When I attempted to improve the performance of function calls (and in particular map/automap/filter/...) I started by refactoring the API for handling frames and doing function calls. I came up with something like frame_prepare(), frame_execute(), frame_return(), frame_pop(), etc.
I kept all the apply variants as fallbacks, which simply call the right combination of these new functions. I then implemented the map optimization similar to the one that you did. At some point I mentioned this work on the list (or maybe also just in person) but I never pushed it anywhere. I also never got around to finish this, but it is something I would still like to find some spare time for. I will push my branch now, maybe it is of interest.
Arne
On 04/06/16 00:12, Martin Karlgren wrote:
Hi,
Having realised the benefits of functional programming, I’ve been quite annoyed by the rumour of how expensive function calls are in Pike. I decided to look into f_map and could see how much seemingly unnecessary work it does when it calls apply_svalue once for each entry in the array – it should be possible to reuse the pike_frame if it’s about to be thrown away after the function call (if it has other refs on the other hand, it can’t be reused – it’s probably used as a scope in some other frame).

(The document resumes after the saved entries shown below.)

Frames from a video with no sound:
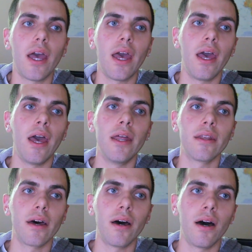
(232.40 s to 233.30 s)

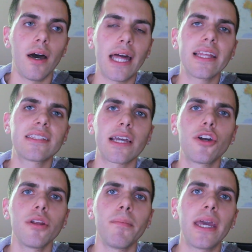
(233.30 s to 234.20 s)
And at least I
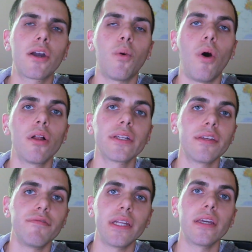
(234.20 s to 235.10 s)
couldn't make
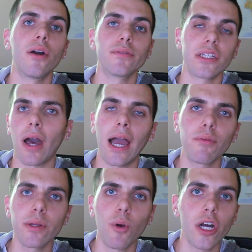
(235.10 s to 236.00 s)
quality videos. I
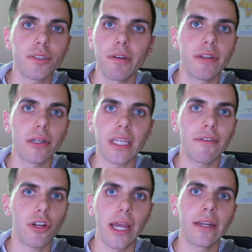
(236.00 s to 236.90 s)
rewatch my videos
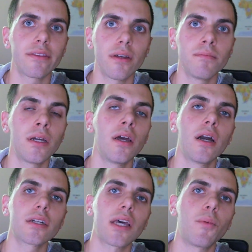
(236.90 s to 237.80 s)
after I edit them
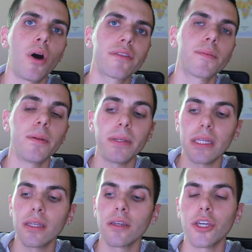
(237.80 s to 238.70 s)
because I want them to
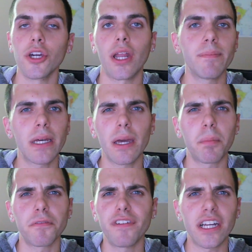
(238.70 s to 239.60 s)
be good. I'm like a
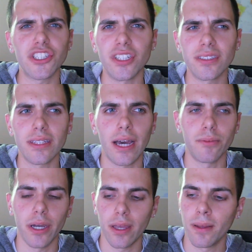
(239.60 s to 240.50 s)
perfectionist in that
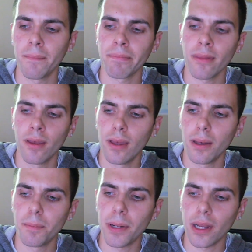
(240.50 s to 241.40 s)
way.
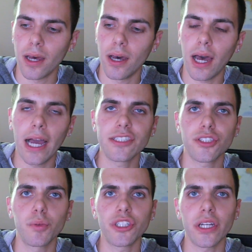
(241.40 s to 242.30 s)
But I
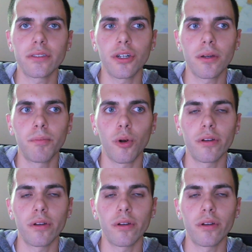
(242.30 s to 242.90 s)
just wish I took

I’ve pushed my optimised variant in marty/optimised_map – it seems to work quite well and provides a major speedup. In fact, it’s a bit faster than the corresponding foreach variant. I haven’t verified correctness in various corner cases, and some input on whether it’s correct to do the things init_frame_reuse_context does only once before multiple function calls would be nice too. The *_reuse_context stuff in interpret.c should be applicable wherever the same svalue is applied repeatedly with the same number of arguments (I haven’t looked for it outside of f_map really).
What do you all think? Good idea or did I overlook something?
Without optimisation: map: 1.660797 array index: 1.335115 array append: 1.17917
With optimisation: map: 0.877659 array index: 1.351158 array append: 1.189812
Test program:
int main() { array base = allocate(10000000, 1);
float gmap = gauge { array res = map (base, lambda(int i) { return i + 2; }); };
float garrayindex = gauge { array res = allocate(sizeof(base)); foreach (base; int idx; int i) { res[i] = i + 2; } };
float garrayappend = gauge { array res = ({}); foreach (base, int i) { res += ({ i + 2 }); } };
werror ("map: %O\n", gmap); werror ("array index: %O\n", garrayindex); werror ("array append: %O\n", garrayappend); }
/Marty